Я взяла виски и воду, которые он мне протянул.

— Не знаю. Так будет каждый раз?

— Нет никакого свода правил, как лучше пережить этот ужас, но иногда полезно помнить, что смерть пришла не за тобой. И не за тем, кого ты любишь.

«Это неправильно, — подумала я. — Каждая смерть — одинаково ужасна, тем более смерть невинного ребенка». Но я понимала, что Эрнест не предлагал стать бессердечной, а просто хотел утешить. Что-то в его голосе заставило меня почувствовать себя спокойнее и увереннее. А затем захотелось просто провести время с ним и с людьми, на которых можно было положиться. Я никогда не была так благодарна за друзей.

Мы заказали еще выпивки и освободили место для новоприбывших. У Тома Делмера появилась щетина. Они с Мэттьюсом только что вернулись из долины Тахуньи, где взяли интервью у бойцов из Пятнадцатой бригады, переживших атаку на холме Пингаррон. «Суицидальный» холм, как его теперь называли. Четыреста американских солдат приняли участие в этом сражении, и только сто восемь уцелели, если можно было так сказать.

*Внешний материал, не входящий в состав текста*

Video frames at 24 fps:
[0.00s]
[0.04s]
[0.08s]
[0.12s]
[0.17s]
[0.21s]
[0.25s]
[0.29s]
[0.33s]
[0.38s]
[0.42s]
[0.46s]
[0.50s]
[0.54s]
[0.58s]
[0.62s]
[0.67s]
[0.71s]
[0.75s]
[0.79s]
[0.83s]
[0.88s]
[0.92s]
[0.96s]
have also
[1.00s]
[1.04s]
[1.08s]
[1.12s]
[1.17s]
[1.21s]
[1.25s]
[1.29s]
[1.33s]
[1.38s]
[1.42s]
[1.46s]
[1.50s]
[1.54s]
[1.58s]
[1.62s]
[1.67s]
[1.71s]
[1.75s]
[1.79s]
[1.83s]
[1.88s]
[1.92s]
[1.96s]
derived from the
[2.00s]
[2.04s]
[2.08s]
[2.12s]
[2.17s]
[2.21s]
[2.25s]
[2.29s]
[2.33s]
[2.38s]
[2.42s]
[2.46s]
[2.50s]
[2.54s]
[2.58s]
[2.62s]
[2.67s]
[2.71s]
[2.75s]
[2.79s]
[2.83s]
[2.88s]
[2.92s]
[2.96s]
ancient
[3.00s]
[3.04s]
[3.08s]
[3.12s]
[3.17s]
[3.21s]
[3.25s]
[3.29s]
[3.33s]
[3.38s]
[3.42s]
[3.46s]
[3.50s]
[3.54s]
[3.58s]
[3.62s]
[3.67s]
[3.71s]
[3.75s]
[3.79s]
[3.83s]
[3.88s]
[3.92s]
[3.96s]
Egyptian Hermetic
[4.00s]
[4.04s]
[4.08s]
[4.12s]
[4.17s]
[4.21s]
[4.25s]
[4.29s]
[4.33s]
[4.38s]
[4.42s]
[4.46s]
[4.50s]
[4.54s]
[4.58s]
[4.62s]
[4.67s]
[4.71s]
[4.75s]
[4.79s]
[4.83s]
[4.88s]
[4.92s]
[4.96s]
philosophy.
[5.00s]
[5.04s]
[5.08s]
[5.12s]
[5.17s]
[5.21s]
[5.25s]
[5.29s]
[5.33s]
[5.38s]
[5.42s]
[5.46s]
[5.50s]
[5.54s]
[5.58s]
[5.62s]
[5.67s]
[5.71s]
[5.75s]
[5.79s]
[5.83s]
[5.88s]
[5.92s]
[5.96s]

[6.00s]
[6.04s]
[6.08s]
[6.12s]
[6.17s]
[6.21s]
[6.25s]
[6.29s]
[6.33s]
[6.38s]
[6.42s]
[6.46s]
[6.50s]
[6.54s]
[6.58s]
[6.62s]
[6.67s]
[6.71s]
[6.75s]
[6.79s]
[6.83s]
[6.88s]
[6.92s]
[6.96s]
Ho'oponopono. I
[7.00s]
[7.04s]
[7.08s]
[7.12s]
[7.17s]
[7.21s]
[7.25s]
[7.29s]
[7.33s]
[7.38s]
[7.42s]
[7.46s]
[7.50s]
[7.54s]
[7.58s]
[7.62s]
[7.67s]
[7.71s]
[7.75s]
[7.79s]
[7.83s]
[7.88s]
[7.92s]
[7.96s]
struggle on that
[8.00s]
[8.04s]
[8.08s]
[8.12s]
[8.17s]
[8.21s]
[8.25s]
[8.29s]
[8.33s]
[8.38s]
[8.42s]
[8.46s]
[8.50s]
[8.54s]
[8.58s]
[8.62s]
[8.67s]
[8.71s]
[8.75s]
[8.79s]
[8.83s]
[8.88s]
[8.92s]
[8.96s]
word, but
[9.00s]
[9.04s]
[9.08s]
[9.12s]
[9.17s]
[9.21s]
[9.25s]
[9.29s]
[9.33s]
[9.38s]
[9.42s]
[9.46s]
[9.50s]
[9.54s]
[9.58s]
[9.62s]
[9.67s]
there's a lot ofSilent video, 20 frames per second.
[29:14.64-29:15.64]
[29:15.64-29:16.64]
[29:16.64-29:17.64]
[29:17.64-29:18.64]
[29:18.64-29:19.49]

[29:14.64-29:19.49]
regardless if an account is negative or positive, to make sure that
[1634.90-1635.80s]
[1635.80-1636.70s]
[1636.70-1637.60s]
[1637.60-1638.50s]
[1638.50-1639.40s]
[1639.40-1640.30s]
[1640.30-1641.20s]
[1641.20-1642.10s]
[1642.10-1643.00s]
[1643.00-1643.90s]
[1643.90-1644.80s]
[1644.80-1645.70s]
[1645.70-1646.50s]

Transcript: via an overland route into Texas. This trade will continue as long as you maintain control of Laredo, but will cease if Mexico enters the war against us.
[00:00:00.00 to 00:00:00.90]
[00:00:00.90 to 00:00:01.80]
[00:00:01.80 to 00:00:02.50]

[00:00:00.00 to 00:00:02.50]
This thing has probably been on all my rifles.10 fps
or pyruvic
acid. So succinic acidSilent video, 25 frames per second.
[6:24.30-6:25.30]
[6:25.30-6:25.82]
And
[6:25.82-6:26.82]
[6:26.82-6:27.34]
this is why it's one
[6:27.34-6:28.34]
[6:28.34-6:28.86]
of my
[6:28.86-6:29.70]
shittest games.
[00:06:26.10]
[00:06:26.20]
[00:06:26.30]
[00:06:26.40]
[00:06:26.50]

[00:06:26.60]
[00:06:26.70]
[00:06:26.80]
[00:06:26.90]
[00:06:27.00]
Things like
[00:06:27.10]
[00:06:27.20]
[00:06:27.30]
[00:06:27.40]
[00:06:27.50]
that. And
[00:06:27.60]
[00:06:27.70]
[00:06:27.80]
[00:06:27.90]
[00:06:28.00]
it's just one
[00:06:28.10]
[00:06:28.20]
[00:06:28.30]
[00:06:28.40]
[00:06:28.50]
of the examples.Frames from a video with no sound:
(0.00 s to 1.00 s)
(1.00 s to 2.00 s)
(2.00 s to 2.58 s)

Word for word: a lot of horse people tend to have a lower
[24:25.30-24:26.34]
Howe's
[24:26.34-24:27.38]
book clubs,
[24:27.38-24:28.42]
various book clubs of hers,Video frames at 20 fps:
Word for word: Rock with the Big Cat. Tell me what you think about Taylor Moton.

То, что они рассказали, было ужасно. Настроение у всех стало еще хуже, но мы все равно остались, зная, что в номере, наедине со своими мыслями, будет гораздо тяжелее. После полуночи вся компания отправилась пешком за несколько кварталов до «Флориды». Город был мрачным и холодным. Все сбились в кучку, прижимаясь друг к другу, слегка ударяясь плечами, и разошлись только тогда, когда вошли в овальный вестибюль. Поднимаясь по винтовой лестнице, мы несколько раз невнятно пожелали друг другу спокойной ночи. Через несколько минут я осталась одна, черный ковер в длинном коридоре поглощал звук моих шагов, тело наконец стало постепенно расслабляться, как и сознание. Но мне только казалось, что я одна.

Развернувшись, чтобы вставить ключ в замочную скважину, я увидела Эрнеста, стоящего неподалеку в тени и дожидающегося меня.

— Привет, — тихо сказала я.

— Привет, — ответил он и вышел на свет.

Оказавшись в моем номере, мы не сказали ни слова. От его одежды пахло дымом и виски из «Чикоте», а жар тела, казалось, усиливал напряжение, разлитое в воздухе. Его язык, проникнув к моему, вызвал серию небольших ударных волн. Его руки опустились на мою талию, задрали блузку, затем скользнули по ребрам и выше. То, что мы делали, было опрометчиво. Возможно, мы оба пожалеем об этом, но я не хотела думать ни о чем: ни о Паулине, ни о вине перед ней, ни о том, сколько времени у нас осталось в Испании. Не переживала, как мы будем себя чувствовать после этого или как общаться дальше. Может быть, будущего вообще нет. Такое очень вероятно. В конце концов, это война установила свои правила, о которых мы могли только догадываться.